Material for the task -

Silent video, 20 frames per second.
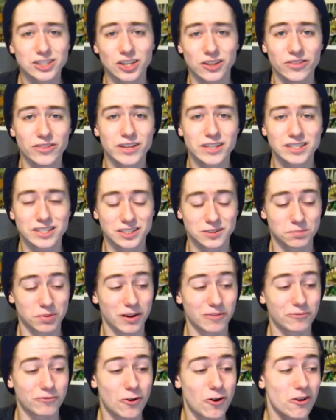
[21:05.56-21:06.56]
and this is by
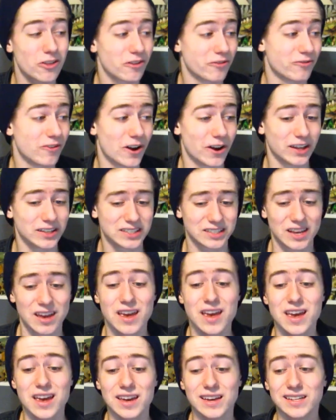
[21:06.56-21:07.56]
far the funnest,
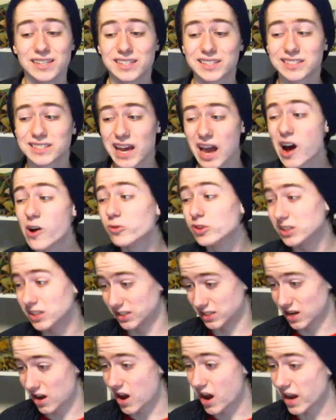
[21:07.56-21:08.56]
is sound
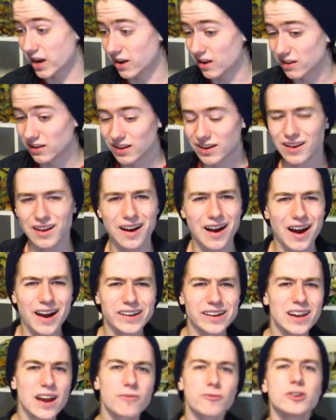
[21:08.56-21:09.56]
design. I
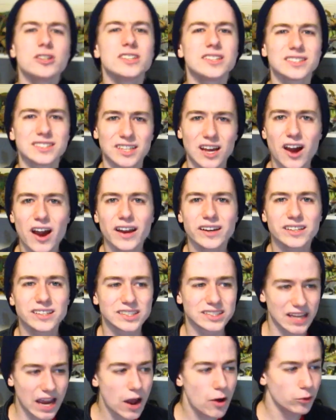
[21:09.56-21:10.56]
never designed
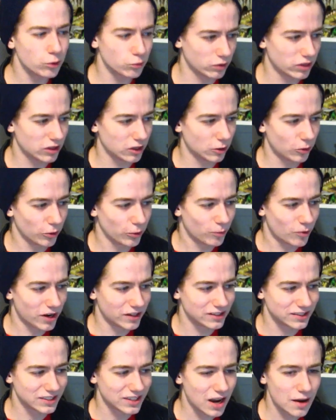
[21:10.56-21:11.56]
sound with the old
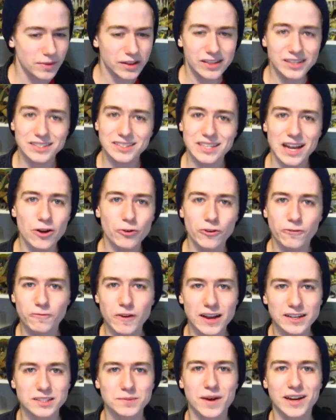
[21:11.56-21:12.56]
ones. I made the sound
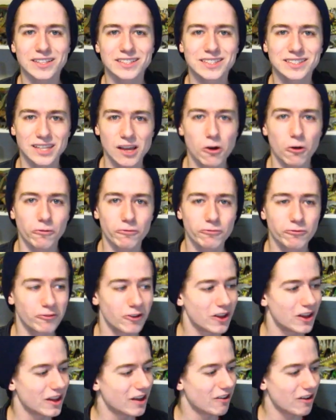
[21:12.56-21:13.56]
effects myself,
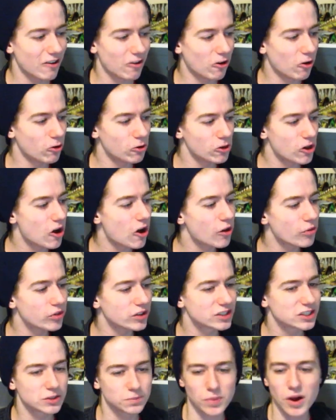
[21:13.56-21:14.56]
all on the
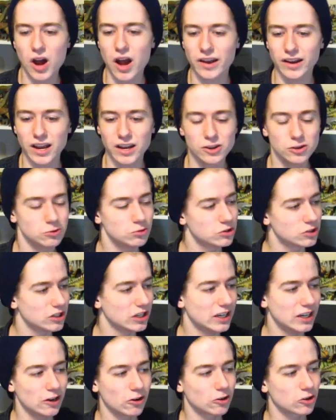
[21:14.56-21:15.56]
spot, and you could
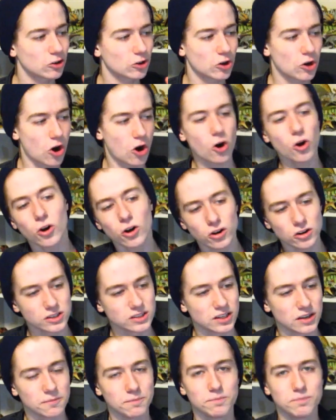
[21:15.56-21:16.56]
hear cars
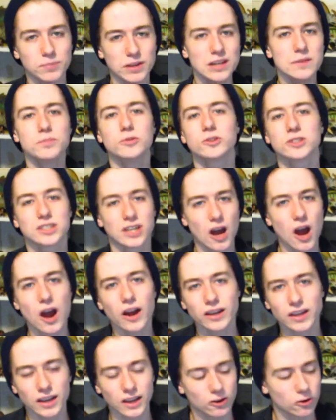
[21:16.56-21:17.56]
and people
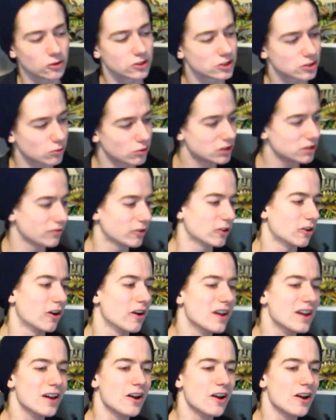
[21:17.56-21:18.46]
talking and all sorts of other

Activity - Exactly as written, return every line of the listing, but not the pictures.

Answer section -
Silent video, 20 frames per second.
[21:05.56-21:06.56]
and this is by
[21:06.56-21:07.56]
far the funnest,
[21:07.56-21:08.56]
is sound
[21:08.56-21:09.56]
design. I
[21:09.56-21:10.56]
never designed
[21:10.56-21:11.56]
sound with the old
[21:11.56-21:12.56]
ones. I made the sound
[21:12.56-21:13.56]
effects myself,
[21:13.56-21:14.56]
all on the
[21:14.56-21:15.56]
spot, and you could
[21:15.56-21:16.56]
hear cars
[21:16.56-21:17.56]
and people
[21:17.56-21:18.46]
talking and all sorts of other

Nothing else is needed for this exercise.